Olympic gold and silver medals. A maiden US Open and Grand Slam triumph. Voted the third best British sportsperson in the BBC Sports Personality of the Year awards. As Andy Murray leaves behind the biggest year in his career so far, Sport Britain takes a look at a man who has finally come of age and deserves his place in the “Big Four”.
Andy Murray isn’t everyone’s cup of tea. On the outside, he appears moody, not willing to let anyone in on how he’s feeling, whether he’s winning or losing. There was “that” out-of-context quote about the England football team that subsequently saw him labelled as “Scottish”. Which he is, obviously, but many people south of the border still refuse to support the Brit, not taking him in as one of their own. Pathetic, really. But are attitudes changing?
The turning point may well have been Wimbledon 2012. Already the only tennis that the majority of the casual sporting audience cares about throughout the year, Murray disposed of many a challenger along the way and found himself in the final, making him the first male British player to reach the singles final since Bunny Austin in 1938. Murray took the lead against Roger Federer and the world dared to dream. Unfortunately, it wasn’t to be as the Swiss legend roared back and stole the trophy from Murray’s clutches. In the following few minutes, he endeared the whole of the country to him. He let his emotions run riot, bursting into tears from the crushing defeat and the nearness of victory – but also from all of the home support. There were hardly any “Come on, Tim!”s for once. Perhaps now the country believed that he could soon be the man to change Britain’s Grand Slam fortunes.
Strangely enough, that’s what he did.
First, he had a quick stop-off back at Wimbledon, claiming the gold medal for Great Britain with a thumping straight sets win against Federer before grabbing silver with Laura Robson in the mixed doubles final. Ideal preparation, then, for a US Open competition that Murray states is the best tournament in the world. Defeating Novak Djokovic in the final made him cry all over again but what a difference a few weeks can make. Murray was now a Grand Slam winner, just like Federer, Djokovic and Rafael Nadal before him. Now he can really class himself in the same group as the three greats, rather than just an “inbetweener” above the group of David Ferrer and Jo-Wilfried Tsonga.
As it happens, it’s more of a “Big Three”, these days.

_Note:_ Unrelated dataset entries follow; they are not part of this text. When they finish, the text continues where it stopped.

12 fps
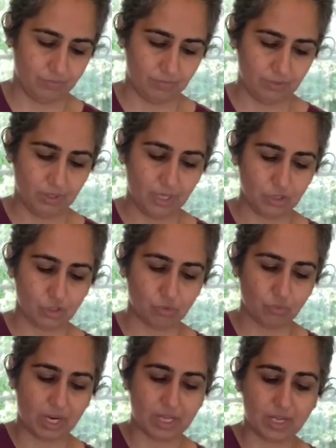lunch
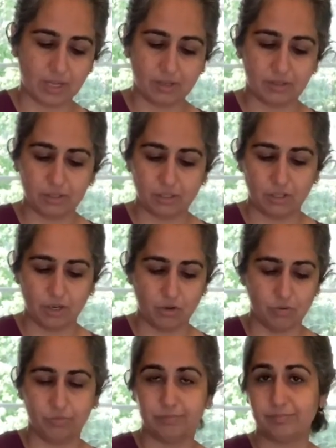ready to go
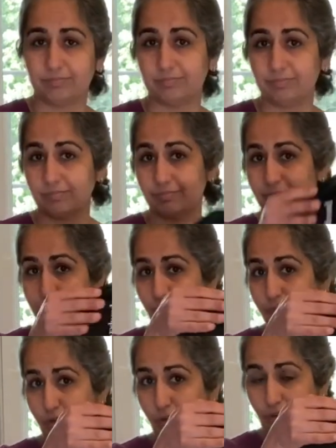
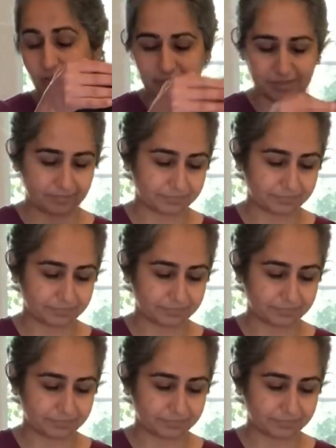for us.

Nadal missed the second half of 2012 and, just when it looked like he was ready to get back in the swing of things, he pulled out of the Australian Open. Seeded third, Murray is still likely to have to face the other two top seeds in order to claim the trophy he’s been so close to for so long. Final appearances in 2010 and 2011, as well as a semi-final loss to Djokovic last year – it’s almost destined to happen.

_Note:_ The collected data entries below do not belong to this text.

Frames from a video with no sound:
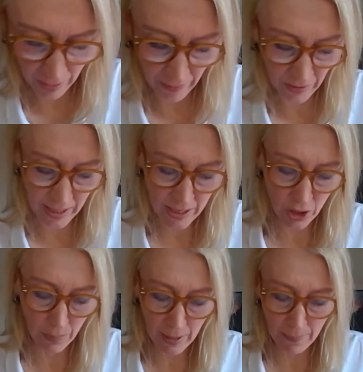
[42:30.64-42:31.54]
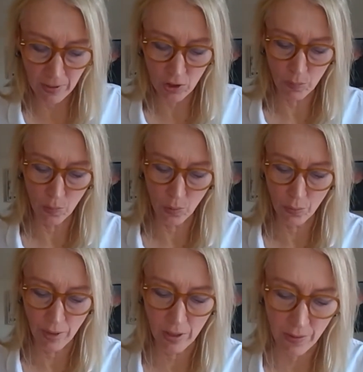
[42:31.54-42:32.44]
the need to be much more
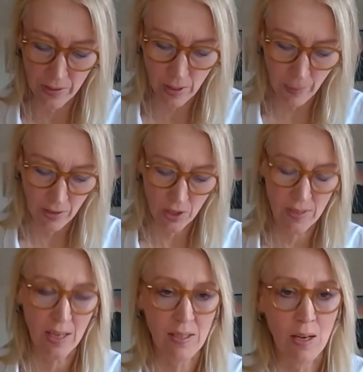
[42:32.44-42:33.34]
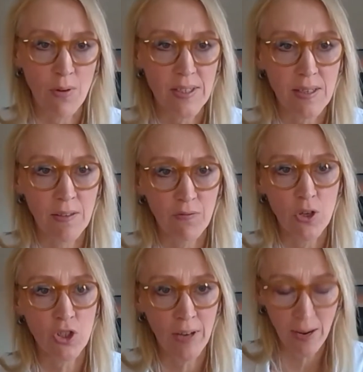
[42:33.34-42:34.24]
rigorous about assessing risks in the
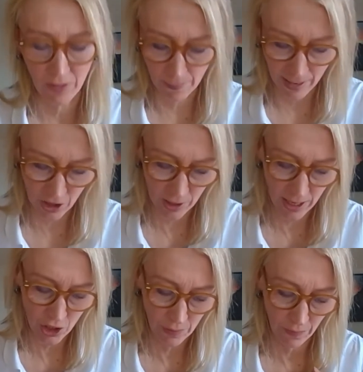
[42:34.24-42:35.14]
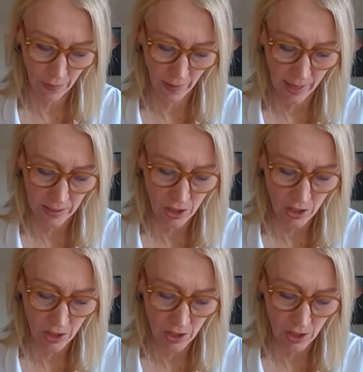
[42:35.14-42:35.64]
future and have the imagination for that.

Whatever happens here, the rest of 2013 is almost a blank state. Murray has already defended the only non-Grand Slam title he picked up in 2012, defeating up-and-coming Bulgarian Grigor Dimitrov in the final of the Brisbane International. He’s been close on several other competitions, but 2013 needs to be the year he picks up more prizes, as well as improving on the six non-Olympic finals he reached previously.
So, can Andy Murray improve on his current ranking of third and break into the top two – maybe even challenge for the top spot? It’s a very tough act. It took long enough to get this far and it’s perhaps only because of Nadal’s unfortunate injury. Roger Federer may be getting old and participating in fewer tournaments, but the natural talent is so obviously still there. On the upside, Murray has maintained his positive head-to-head record against him that there’s always a chance that he’ll see off Roger when it’s necessary. Djokovic is the biggest hurdle. 2012 may not have quite been the huge year that 2011 was but, by winning the ATP World Tour Finals and maintaining the number one spot, he still carries the momentum necessary to be the biggest force in tennis.

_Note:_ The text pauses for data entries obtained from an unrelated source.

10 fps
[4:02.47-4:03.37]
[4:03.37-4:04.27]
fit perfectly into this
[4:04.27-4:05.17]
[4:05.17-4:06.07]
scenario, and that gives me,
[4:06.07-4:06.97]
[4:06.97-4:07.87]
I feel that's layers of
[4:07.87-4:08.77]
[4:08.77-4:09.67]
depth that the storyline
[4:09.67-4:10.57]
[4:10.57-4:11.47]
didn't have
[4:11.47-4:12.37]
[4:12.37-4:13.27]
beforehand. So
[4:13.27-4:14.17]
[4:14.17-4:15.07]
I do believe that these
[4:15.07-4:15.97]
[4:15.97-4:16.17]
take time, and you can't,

It’s not an impossible task for Andy Murray, but his mind won’t even be on the rankings. He needs to be focused on improving as a player and winning more Grand Slams. The pressure on him at the Australian Open after winning the last major will be enormous, but it doesn’t matter if he doesn’t do it this time. He’s still young and has many years left at this level.
Having such a strong British number one can only be encouraging to the likes of Jamie Baker and James Ward, who are in the midst of qualifying for Australia. His team-up with Laura Robson in the Olympic doubles competition was a huge boost for her and she’s since, along with Heather Watson, gone on to big things – and it’s nowhere near the end for them. Andy Murray is a huge gem in British sport’s crown and the good news is that he isn’t going anywhere any time soon.